Connect to Nature and Nurture Your Mind, Body, and Spirit

Hawaiian Hula Dance Offerings


Weekly Classes

Classes are Saturdays mornings in Little River, SC. Classes include one hour of hula dance and 30 minutes of spiritual or cultural lessons each week. $30/month. Ages 18+.

To enroll contact Amanda!


School and Organizational Events

If your school or organization is interested in a Hawaiian Hula lesson contact me! Amanda enjoys sharing hula with kids and enjoys bringing co-workers and others together through smiles while sharing aloha through hula. Contact Amanda to discuss your event.

Hula Background

Amanda Ehukailani has been a dancer for most of her life and discovered Hawaiian Hula in 2013 while visiting some friends on the Big Island. Amanda had already spent ten years prior to that studying Huna, a Hawaiian philosophy and an energy work technique called Kahi Loa from Kauai. Once Amanda began dancing with a group in Charlotte, NC she really wanted to learn more about the culture and the traditional hula technique and chants. The group she performed with, for the most part, only focused on the hapa-haole style seen in more entertainment settings on the east coast. 

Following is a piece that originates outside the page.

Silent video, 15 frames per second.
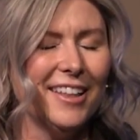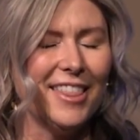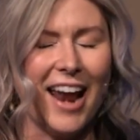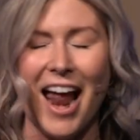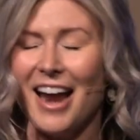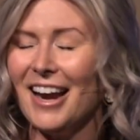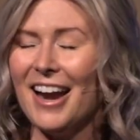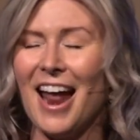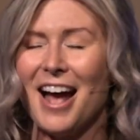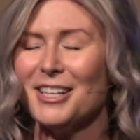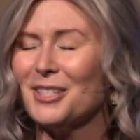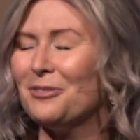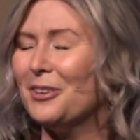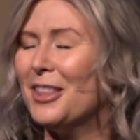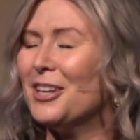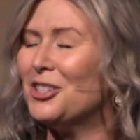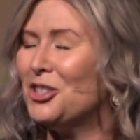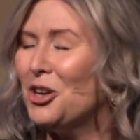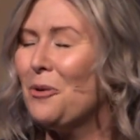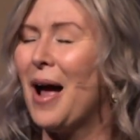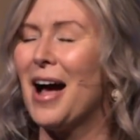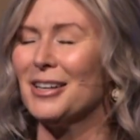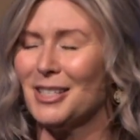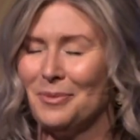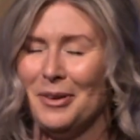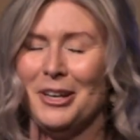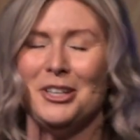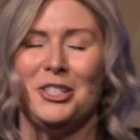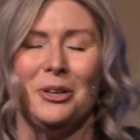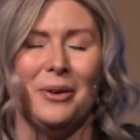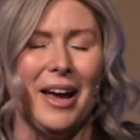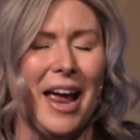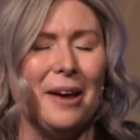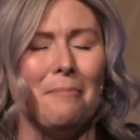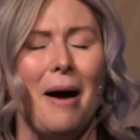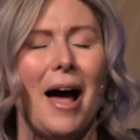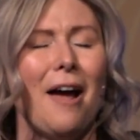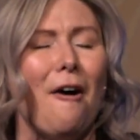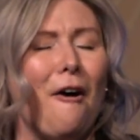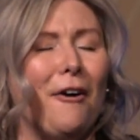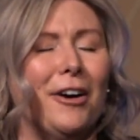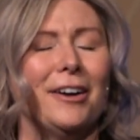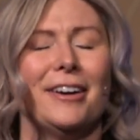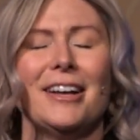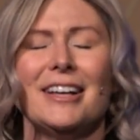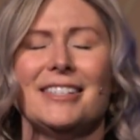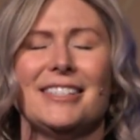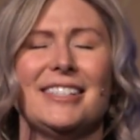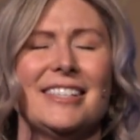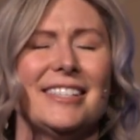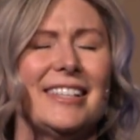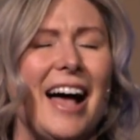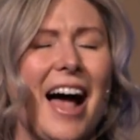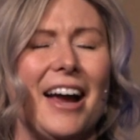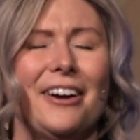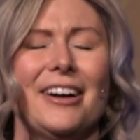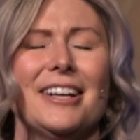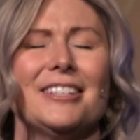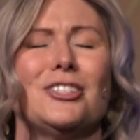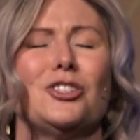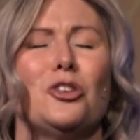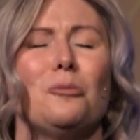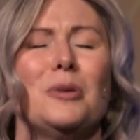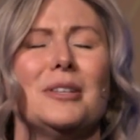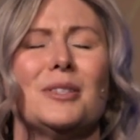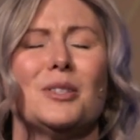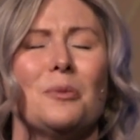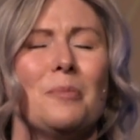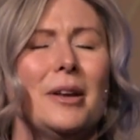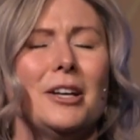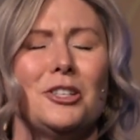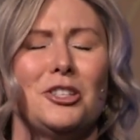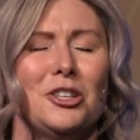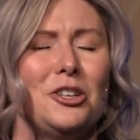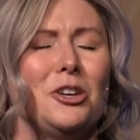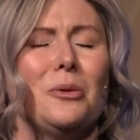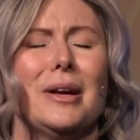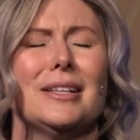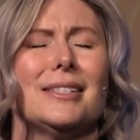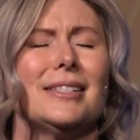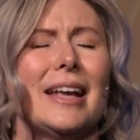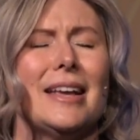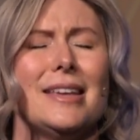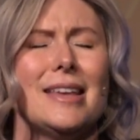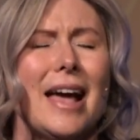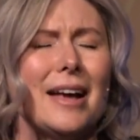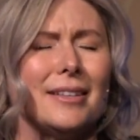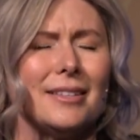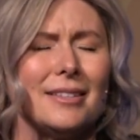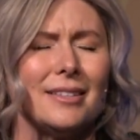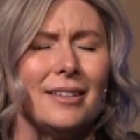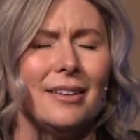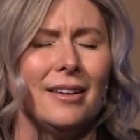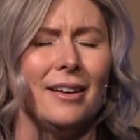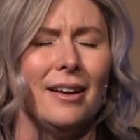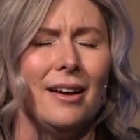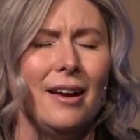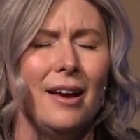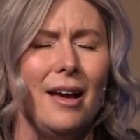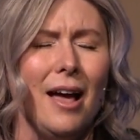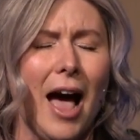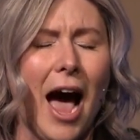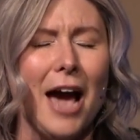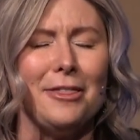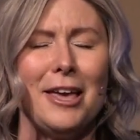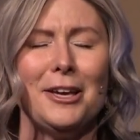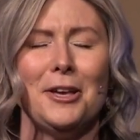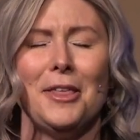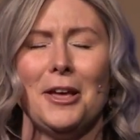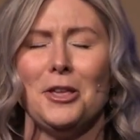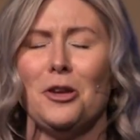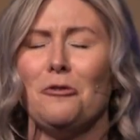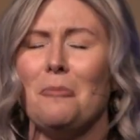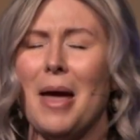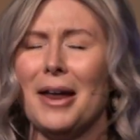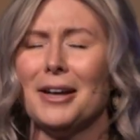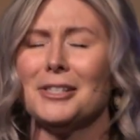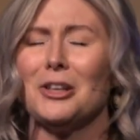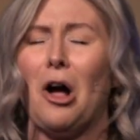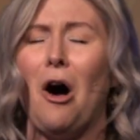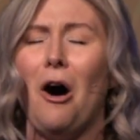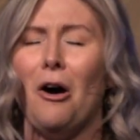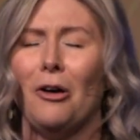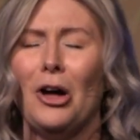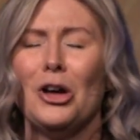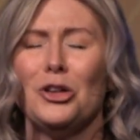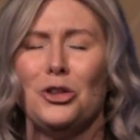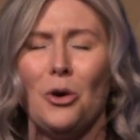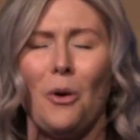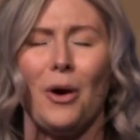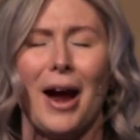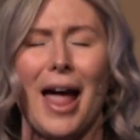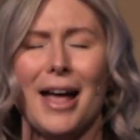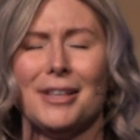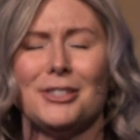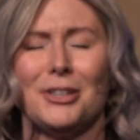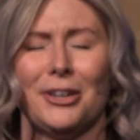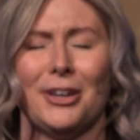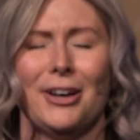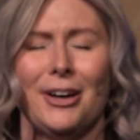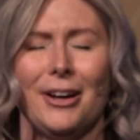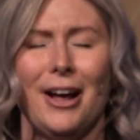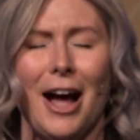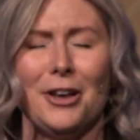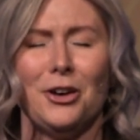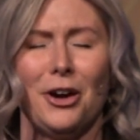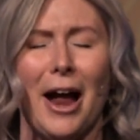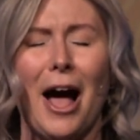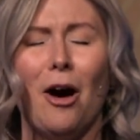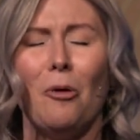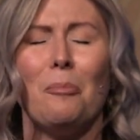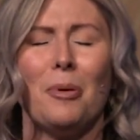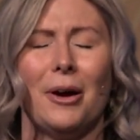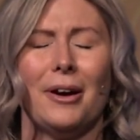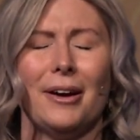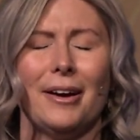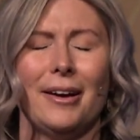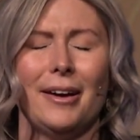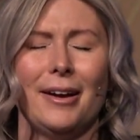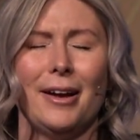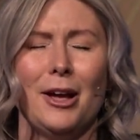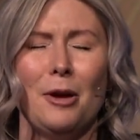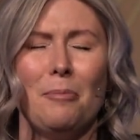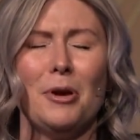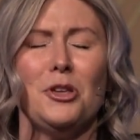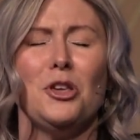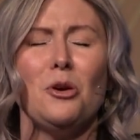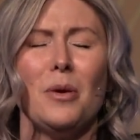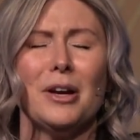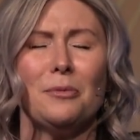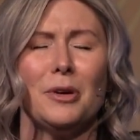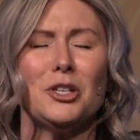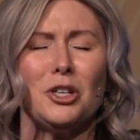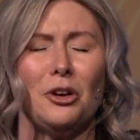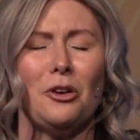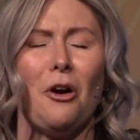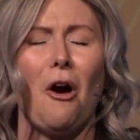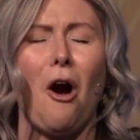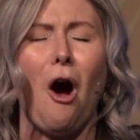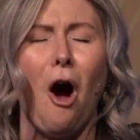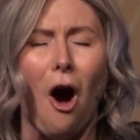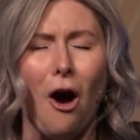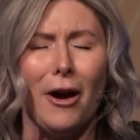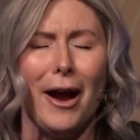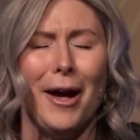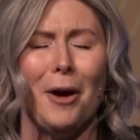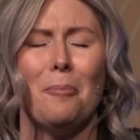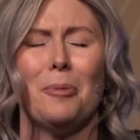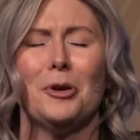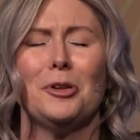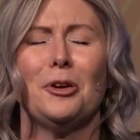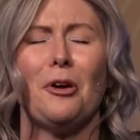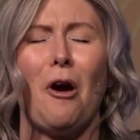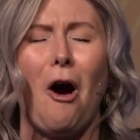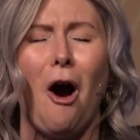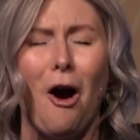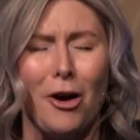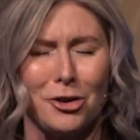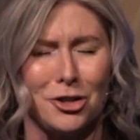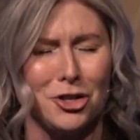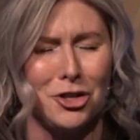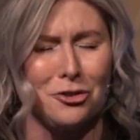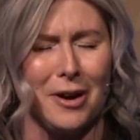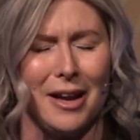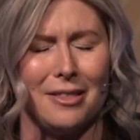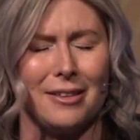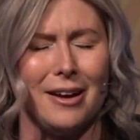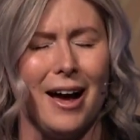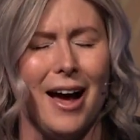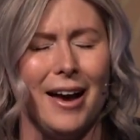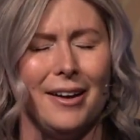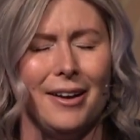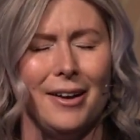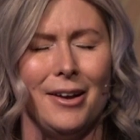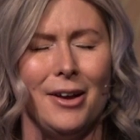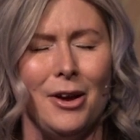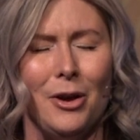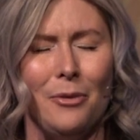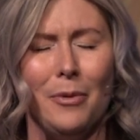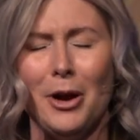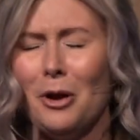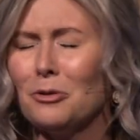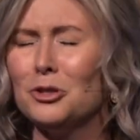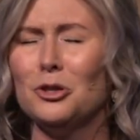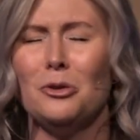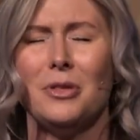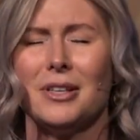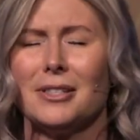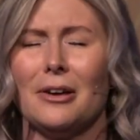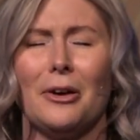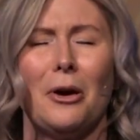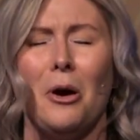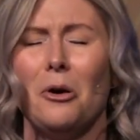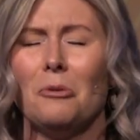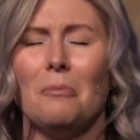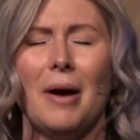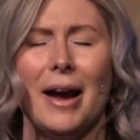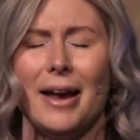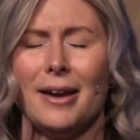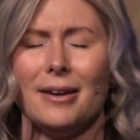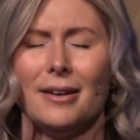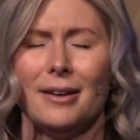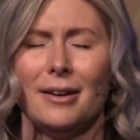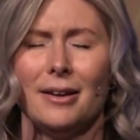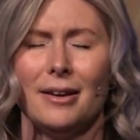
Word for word: That I didn't ask for this, you asked me to do it, and my heart's desire is to be submitted to you and say yes. I thank you that you've made us all your Ezer, God, your helper, but you in return are our helper, you're our strength, God. We don't do this on our own might.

She decided that she needed a teacher to study with and as synchronicity would align it one of her hula sisters had lived in Hawai'i for 15 years and had taken classes with Kumu Kea. After that initial connection was made, Amanda now travels frequently to Hawai'i for intensives to study with Kumu Kea (teacher of hula) and returns sharing what she can with others on the east coast. Her classes and educational events are focused on the workout aspect to hula but also on the spiritual aspect of hula. Without the spiritual/cultural aspect she always felt hula was missing something (read blog below for more). Although she leads a performance group, Emerald 'Aina Hula Dancers, her mission in 2020 and beyond is less on the performance aspect and more on helping hula students center, find peace, share aloha, appreciate our earth, and connect to the bigger picture of their lives and each other.  If students desire to perform after dancing hula for a while with the weekly classes, there will be opportunities at local festivals and for other events to perform.

She educates students on three styles of hula including hapa-haole, 'auana, and kahiko.  As a college instructor, she herself loves learning and continues to study, research, and spend time in Hawai'i  to learn more about the culture, the aloha spirit, and the spread of hula around the world. What she is able to share she enjoys sharing with others that may not be able to travel to Hawai'i. The world needs more aloha. For Amanda, hula is one way that people can begin to experience aloha and she also believes hula helps them to feel more of a positive connection to others and our beautiful earth.

"As an environmental scientist I love the connection to nature that hula provides us through our body movements mimicking nature to the meles (songs and chants) about beautiful landscapes. As an energy work practitioner I can see the benefits that hula provides us while moving the body and focusing on the breath. Hula also teaches us to be in the present moment and slow down our lives. As someone who values spiritual growth personally, I enjoy how hula brings people together and the aloha shared through the culture and spirit of the dance." 

Over the years now of teaching Amanda has developed an 8 level Hula program for adults to learn traditional hula (kahiko), modern hula (‘auana), and hapa-haole hula. Each level runs for 6 weeks where basic steps and hand motions are taught as well as hula history. Within each level three routines are learned, one from each style of hula.  Classes are an hour in length with the physical movement aspect and then 30 minutes of cultural and/or spiritual lessons.

Amanda has taught weekly hula classes to both kids and adults. For two summers, she held a week long Hula Camp for girls ages 6+. She has also given talks (and led audience participation) to women's groups, at staff meetings for businesses, and during recreational summer programs with Swansboro Parks and Rec and Ocean Isle Beach Parks and Rec. She also shared hula for an awards day activity at an elementary school and led the audience participation at the NC Polynesian festival for two years. She enjoys sharing hula and through dreams, discussions with her Kumu, and other life lessons she knows her purpose is sharing hula wherever she resides and most importantly incorporating the spiritual aspect with it known as Huna and the aloha spirit.